Exercise instructions:
What the task needs is every record repeated exactly, nothing more.

Data records:
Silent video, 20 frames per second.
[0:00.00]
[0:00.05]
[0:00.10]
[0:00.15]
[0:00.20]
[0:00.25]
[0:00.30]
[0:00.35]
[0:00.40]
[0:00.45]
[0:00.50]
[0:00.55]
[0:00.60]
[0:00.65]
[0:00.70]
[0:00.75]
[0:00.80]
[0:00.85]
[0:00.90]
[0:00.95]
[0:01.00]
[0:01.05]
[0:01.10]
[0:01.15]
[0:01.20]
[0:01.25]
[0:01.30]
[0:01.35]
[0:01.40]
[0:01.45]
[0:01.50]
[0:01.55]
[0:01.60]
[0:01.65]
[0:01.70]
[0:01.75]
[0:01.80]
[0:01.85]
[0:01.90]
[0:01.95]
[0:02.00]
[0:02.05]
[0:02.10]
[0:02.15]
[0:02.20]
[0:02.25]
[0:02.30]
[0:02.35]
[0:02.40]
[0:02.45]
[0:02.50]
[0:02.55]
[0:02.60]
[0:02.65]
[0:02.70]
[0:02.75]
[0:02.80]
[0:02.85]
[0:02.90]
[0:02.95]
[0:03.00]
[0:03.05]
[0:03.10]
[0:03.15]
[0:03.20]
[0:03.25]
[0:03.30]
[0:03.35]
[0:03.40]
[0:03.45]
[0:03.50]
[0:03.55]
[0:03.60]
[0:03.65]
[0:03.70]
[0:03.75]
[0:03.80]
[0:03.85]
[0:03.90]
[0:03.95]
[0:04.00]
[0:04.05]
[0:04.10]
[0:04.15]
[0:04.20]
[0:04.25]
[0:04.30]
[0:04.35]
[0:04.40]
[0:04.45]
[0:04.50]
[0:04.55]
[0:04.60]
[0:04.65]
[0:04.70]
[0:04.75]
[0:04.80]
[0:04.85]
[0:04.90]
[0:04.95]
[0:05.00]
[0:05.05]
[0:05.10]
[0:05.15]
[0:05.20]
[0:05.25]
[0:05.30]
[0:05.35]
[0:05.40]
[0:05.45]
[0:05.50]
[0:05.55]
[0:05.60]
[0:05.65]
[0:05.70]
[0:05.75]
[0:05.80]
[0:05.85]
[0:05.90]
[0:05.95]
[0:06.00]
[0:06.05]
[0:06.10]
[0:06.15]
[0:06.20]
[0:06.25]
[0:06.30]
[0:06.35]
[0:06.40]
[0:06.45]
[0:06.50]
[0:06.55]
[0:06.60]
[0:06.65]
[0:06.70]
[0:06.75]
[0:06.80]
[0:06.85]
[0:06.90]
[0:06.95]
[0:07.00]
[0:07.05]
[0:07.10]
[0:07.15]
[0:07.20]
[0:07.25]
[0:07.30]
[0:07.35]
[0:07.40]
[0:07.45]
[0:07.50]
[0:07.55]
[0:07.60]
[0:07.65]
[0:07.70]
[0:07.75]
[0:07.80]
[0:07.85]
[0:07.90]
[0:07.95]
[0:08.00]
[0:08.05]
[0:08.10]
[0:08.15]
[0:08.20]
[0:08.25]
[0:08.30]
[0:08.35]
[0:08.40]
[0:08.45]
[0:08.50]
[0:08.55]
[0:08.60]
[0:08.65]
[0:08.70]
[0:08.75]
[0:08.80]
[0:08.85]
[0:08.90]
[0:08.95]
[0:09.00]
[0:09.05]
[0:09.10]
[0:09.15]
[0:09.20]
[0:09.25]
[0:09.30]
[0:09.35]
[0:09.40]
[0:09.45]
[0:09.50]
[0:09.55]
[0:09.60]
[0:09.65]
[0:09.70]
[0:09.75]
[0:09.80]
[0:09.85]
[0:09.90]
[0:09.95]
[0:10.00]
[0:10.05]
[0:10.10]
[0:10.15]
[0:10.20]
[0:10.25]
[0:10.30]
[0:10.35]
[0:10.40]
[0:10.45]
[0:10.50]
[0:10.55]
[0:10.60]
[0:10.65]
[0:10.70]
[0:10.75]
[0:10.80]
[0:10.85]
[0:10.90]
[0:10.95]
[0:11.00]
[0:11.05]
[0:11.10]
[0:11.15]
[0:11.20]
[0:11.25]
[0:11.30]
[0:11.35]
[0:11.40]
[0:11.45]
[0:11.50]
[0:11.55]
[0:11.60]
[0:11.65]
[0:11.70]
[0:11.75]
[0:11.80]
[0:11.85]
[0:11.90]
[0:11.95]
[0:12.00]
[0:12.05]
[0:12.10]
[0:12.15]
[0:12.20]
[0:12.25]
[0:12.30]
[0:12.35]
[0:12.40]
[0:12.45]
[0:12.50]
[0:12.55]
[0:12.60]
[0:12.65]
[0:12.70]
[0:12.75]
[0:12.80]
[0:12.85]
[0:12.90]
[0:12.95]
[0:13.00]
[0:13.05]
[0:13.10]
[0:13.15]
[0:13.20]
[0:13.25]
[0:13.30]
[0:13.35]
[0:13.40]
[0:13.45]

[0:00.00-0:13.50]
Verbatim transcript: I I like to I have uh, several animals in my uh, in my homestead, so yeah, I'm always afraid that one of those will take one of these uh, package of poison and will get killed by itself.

Answer space:
Silent video, 20 frames per second.
[0:00.00]
[0:00.05]
[0:00.10]
[0:00.15]
[0:00.20]
[0:00.25]
[0:00.30]
[0:00.35]
[0:00.40]
[0:00.45]
[0:00.50]
[0:00.55]
[0:00.60]
[0:00.65]
[0:00.70]
[0:00.75]
[0:00.80]
[0:00.85]
[0:00.90]
[0:00.95]
[0:01.00]
[0:01.05]
[0:01.10]
[0:01.15]
[0:01.20]
[0:01.25]
[0:01.30]
[0:01.35]
[0:01.40]
[0:01.45]
[0:01.50]
[0:01.55]
[0:01.60]
[0:01.65]
[0:01.70]
[0:01.75]
[0:01.80]
[0:01.85]
[0:01.90]
[0:01.95]
[0:02.00]
[0:02.05]
[0:02.10]
[0:02.15]
[0:02.20]
[0:02.25]
[0:02.30]
[0:02.35]
[0:02.40]
[0:02.45]
[0:02.50]
[0:02.55]
[0:02.60]
[0:02.65]
[0:02.70]
[0:02.75]
[0:02.80]
[0:02.85]
[0:02.90]
[0:02.95]
[0:03.00]
[0:03.05]
[0:03.10]
[0:03.15]
[0:03.20]
[0:03.25]
[0:03.30]
[0:03.35]
[0:03.40]
[0:03.45]
[0:03.50]
[0:03.55]
[0:03.60]
[0:03.65]
[0:03.70]
[0:03.75]
[0:03.80]
[0:03.85]
[0:03.90]
[0:03.95]
[0:04.00]
[0:04.05]
[0:04.10]
[0:04.15]
[0:04.20]
[0:04.25]
[0:04.30]
[0:04.35]
[0:04.40]
[0:04.45]
[0:04.50]
[0:04.55]
[0:04.60]
[0:04.65]
[0:04.70]
[0:04.75]
[0:04.80]
[0:04.85]
[0:04.90]
[0:04.95]
[0:05.00]
[0:05.05]
[0:05.10]
[0:05.15]
[0:05.20]
[0:05.25]
[0:05.30]
[0:05.35]
[0:05.40]
[0:05.45]
[0:05.50]
[0:05.55]
[0:05.60]
[0:05.65]
[0:05.70]
[0:05.75]
[0:05.80]
[0:05.85]
[0:05.90]
[0:05.95]
[0:06.00]
[0:06.05]
[0:06.10]
[0:06.15]
[0:06.20]
[0:06.25]
[0:06.30]
[0:06.35]
[0:06.40]
[0:06.45]
[0:06.50]
[0:06.55]
[0:06.60]
[0:06.65]
[0:06.70]
[0:06.75]
[0:06.80]
[0:06.85]
[0:06.90]
[0:06.95]
[0:07.00]
[0:07.05]
[0:07.10]
[0:07.15]
[0:07.20]
[0:07.25]
[0:07.30]
[0:07.35]
[0:07.40]
[0:07.45]
[0:07.50]
[0:07.55]
[0:07.60]
[0:07.65]
[0:07.70]
[0:07.75]
[0:07.80]
[0:07.85]
[0:07.90]
[0:07.95]
[0:08.00]
[0:08.05]
[0:08.10]
[0:08.15]
[0:08.20]
[0:08.25]
[0:08.30]
[0:08.35]
[0:08.40]
[0:08.45]
[0:08.50]
[0:08.55]
[0:08.60]
[0:08.65]
[0:08.70]
[0:08.75]
[0:08.80]
[0:08.85]
[0:08.90]
[0:08.95]
[0:09.00]
[0:09.05]
[0:09.10]
[0:09.15]
[0:09.20]
[0:09.25]
[0:09.30]
[0:09.35]
[0:09.40]
[0:09.45]
[0:09.50]
[0:09.55]
[0:09.60]
[0:09.65]
[0:09.70]
[0:09.75]
[0:09.80]
[0:09.85]
[0:09.90]
[0:09.95]
[0:10.00]
[0:10.05]
[0:10.10]
[0:10.15]
[0:10.20]
[0:10.25]
[0:10.30]
[0:10.35]
[0:10.40]
[0:10.45]
[0:10.50]
[0:10.55]
[0:10.60]
[0:10.65]
[0:10.70]
[0:10.75]
[0:10.80]
[0:10.85]
[0:10.90]
[0:10.95]
[0:11.00]
[0:11.05]
[0:11.10]
[0:11.15]
[0:11.20]
[0:11.25]
[0:11.30]
[0:11.35]
[0:11.40]
[0:11.45]
[0:11.50]
[0:11.55]
[0:11.60]
[0:11.65]
[0:11.70]
[0:11.75]
[0:11.80]
[0:11.85]
[0:11.90]
[0:11.95]
[0:12.00]
[0:12.05]
[0:12.10]
[0:12.15]
[0:12.20]
[0:12.25]
[0:12.30]
[0:12.35]
[0:12.40]
[0:12.45]
[0:12.50]
[0:12.55]
[0:12.60]
[0:12.65]
[0:12.70]
[0:12.75]
[0:12.80]
[0:12.85]
[0:12.90]
[0:12.95]
[0:13.00]
[0:13.05]
[0:13.10]
[0:13.15]
[0:13.20]
[0:13.25]
[0:13.30]
[0:13.35]
[0:13.40]
[0:13.45]

[0:00.00-0:13.50]
Verbatim transcript: I I like to I have uh, several animals in my uh, in my homestead, so yeah, I'm always afraid that one of those will take one of these uh, package of poison and will get killed by itself.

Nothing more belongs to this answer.